Label: Frontiers Records (2005)

Einen heißen Sommer lang war Robin Beck 1989 in aller Ohren. ,First Time' hieß die Single, die Dank eines brausehaltigen Erfrischungsgetränks in die Charts katapultierte und die New Yorkerin nach 10 arbeitsreichen aber recht erfolglosen Jahren im Musik-Biz endlich einem weltweiten Publikum bekannt machte. Das folgende Album konnte dann auf prominente Hilfestellung verweisen: Steve Lukather, Paul Stanley und Desmond Child gaben sich im Studio die Klinke in die Hand und machten „Trouble Or Nothing“ zu einem herausragenden AOR-Album. Danach wurde es allerdings verdächtig still um Robin Beck. Ein paar Songs von ihr tauchten auf Platten anderer Künstler auf und man hörte sie gelegentlich als background-Sängerin u.a. für Bowie, Richard Marx oder Deep Purple. Also ist es schon eine kleine Überraschung, dass Miss Beck nun mit „Do You Miss Me“ nach über 10 Jahren wieder ein komplettes Album am Start hat.
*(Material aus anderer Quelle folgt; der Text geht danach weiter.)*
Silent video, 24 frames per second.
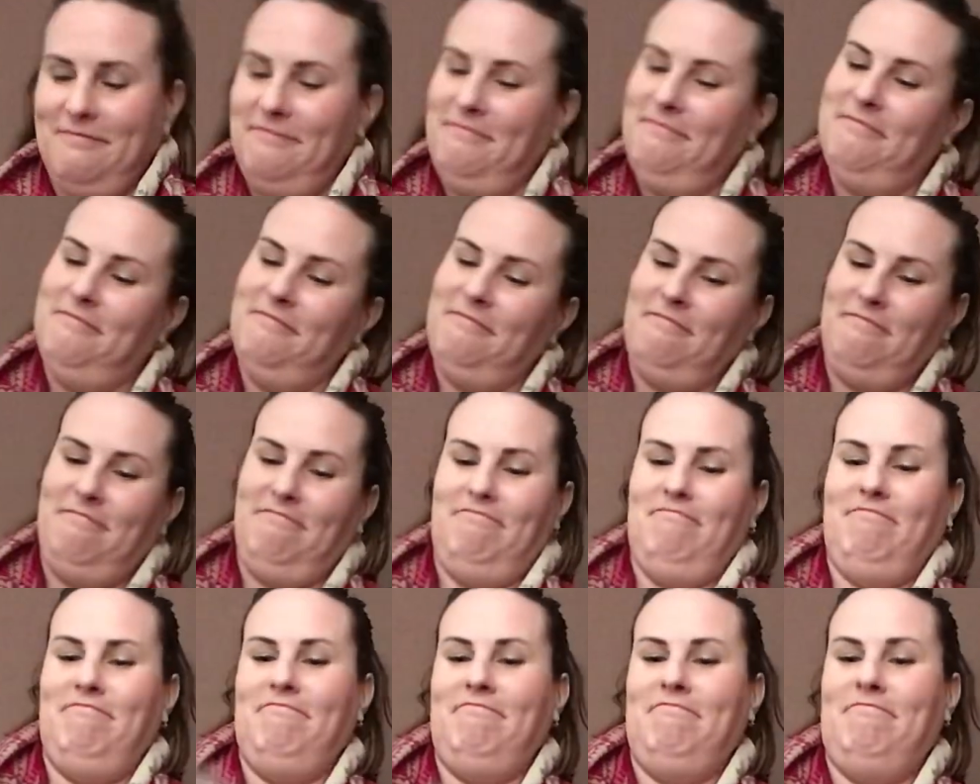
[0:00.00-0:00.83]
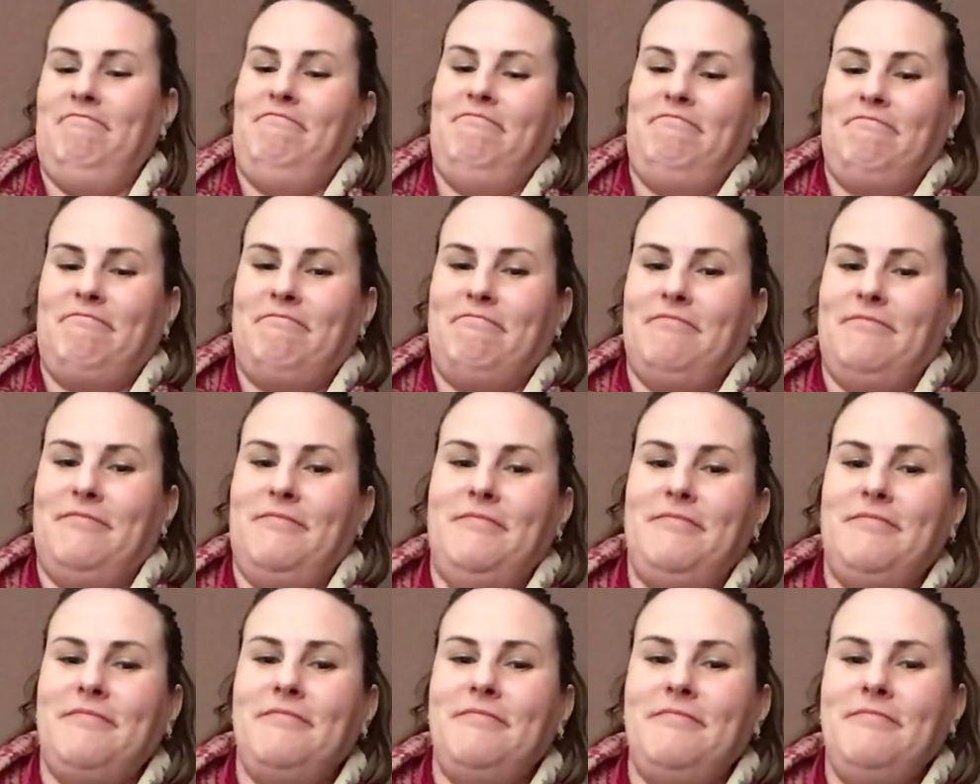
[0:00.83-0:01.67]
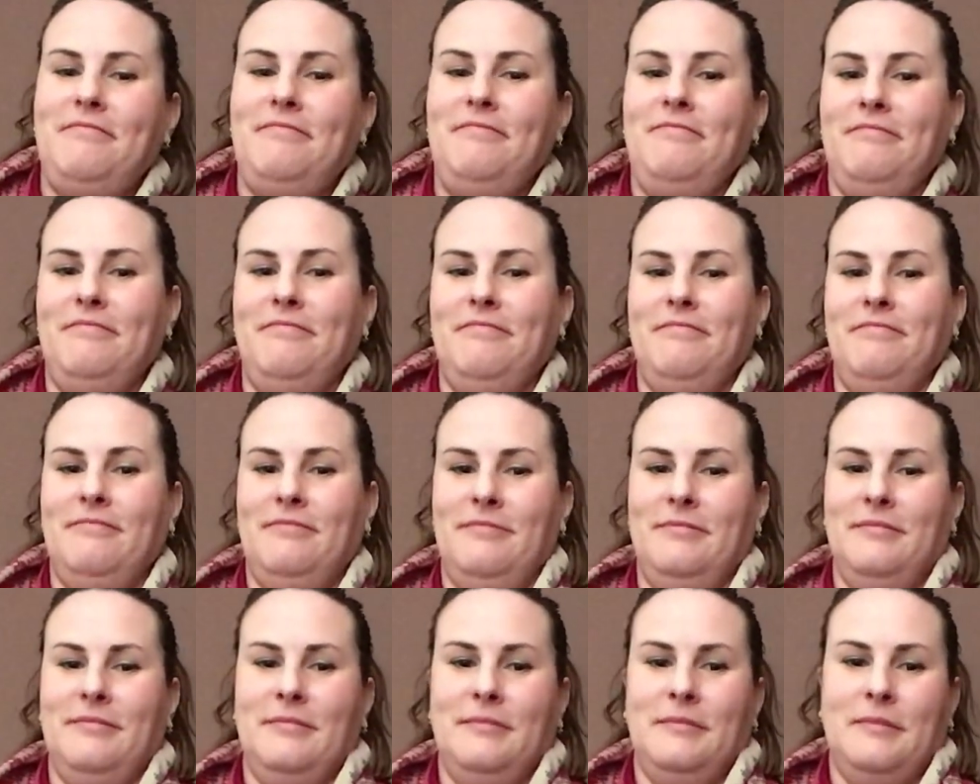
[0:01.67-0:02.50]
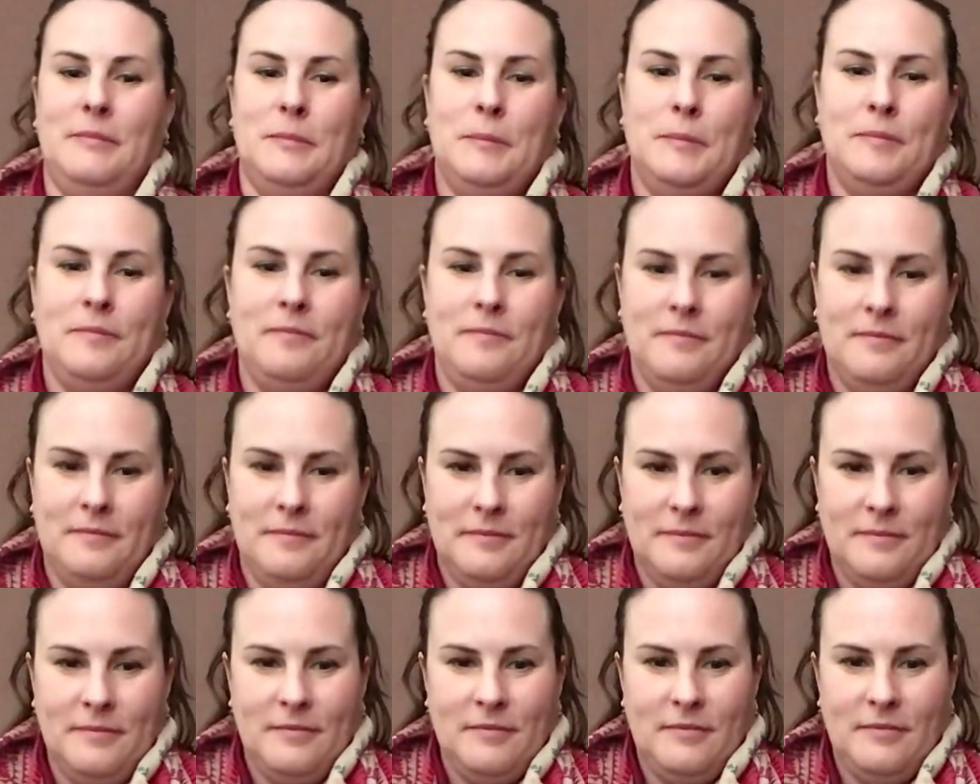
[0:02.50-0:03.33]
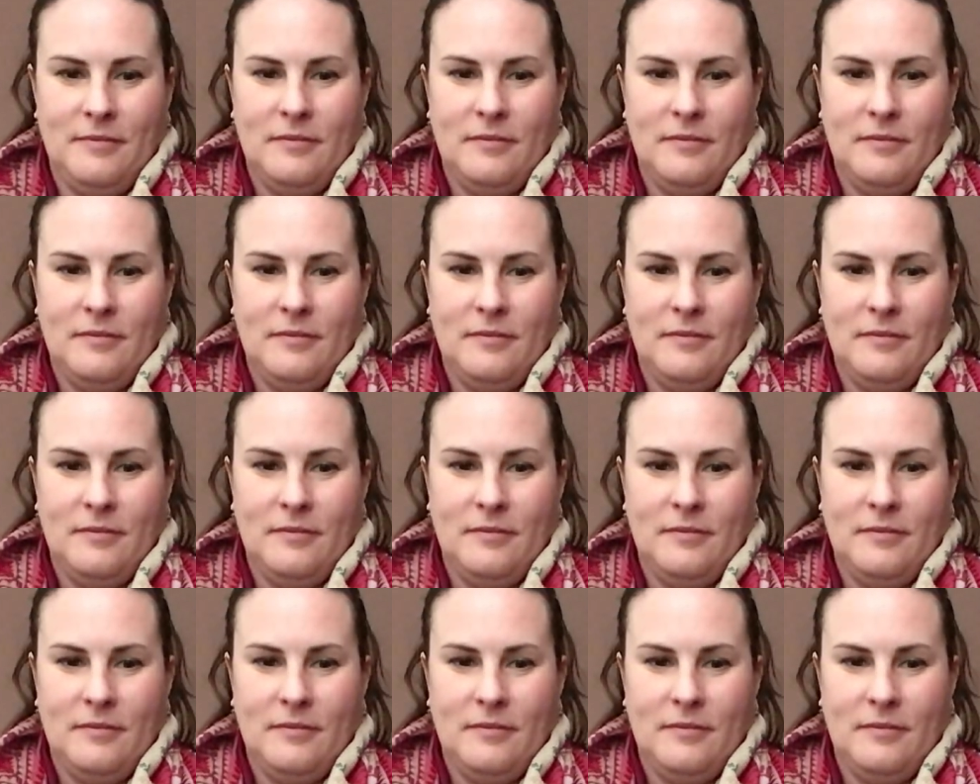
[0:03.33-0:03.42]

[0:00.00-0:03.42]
(no one is talking)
Und das ist ein ganz patentes Stück Musik geworden, das sich prima hören lässt und sofort in die Gehörgänge fräßt. Gelungener AOR-Rock, der den wirklich guten Sachen der 80er in nichts nachsteht und damals ganz erhebliches Hitpotenzial gehabt hätte. Das allerdings ist auch die Kehrseite der Medaille, denn mit 2005 hat keiner der 12 Songs auch nur ansatzweise etwas zu tun. Aber: das muss ja nichts schlechtes sein, zumal mit Desmond Child, Michael Bolton, Amy Sky und Marc Jordan an der songwriter-Front nicht gegeizt wurde. So ist „Do You Miss Me“ ein rundum gelungenes Juwel geworden, das leider 15 Jahre zu spät gekommen ist. Das sollte der Hörfreude aber keinen Abbruch tun!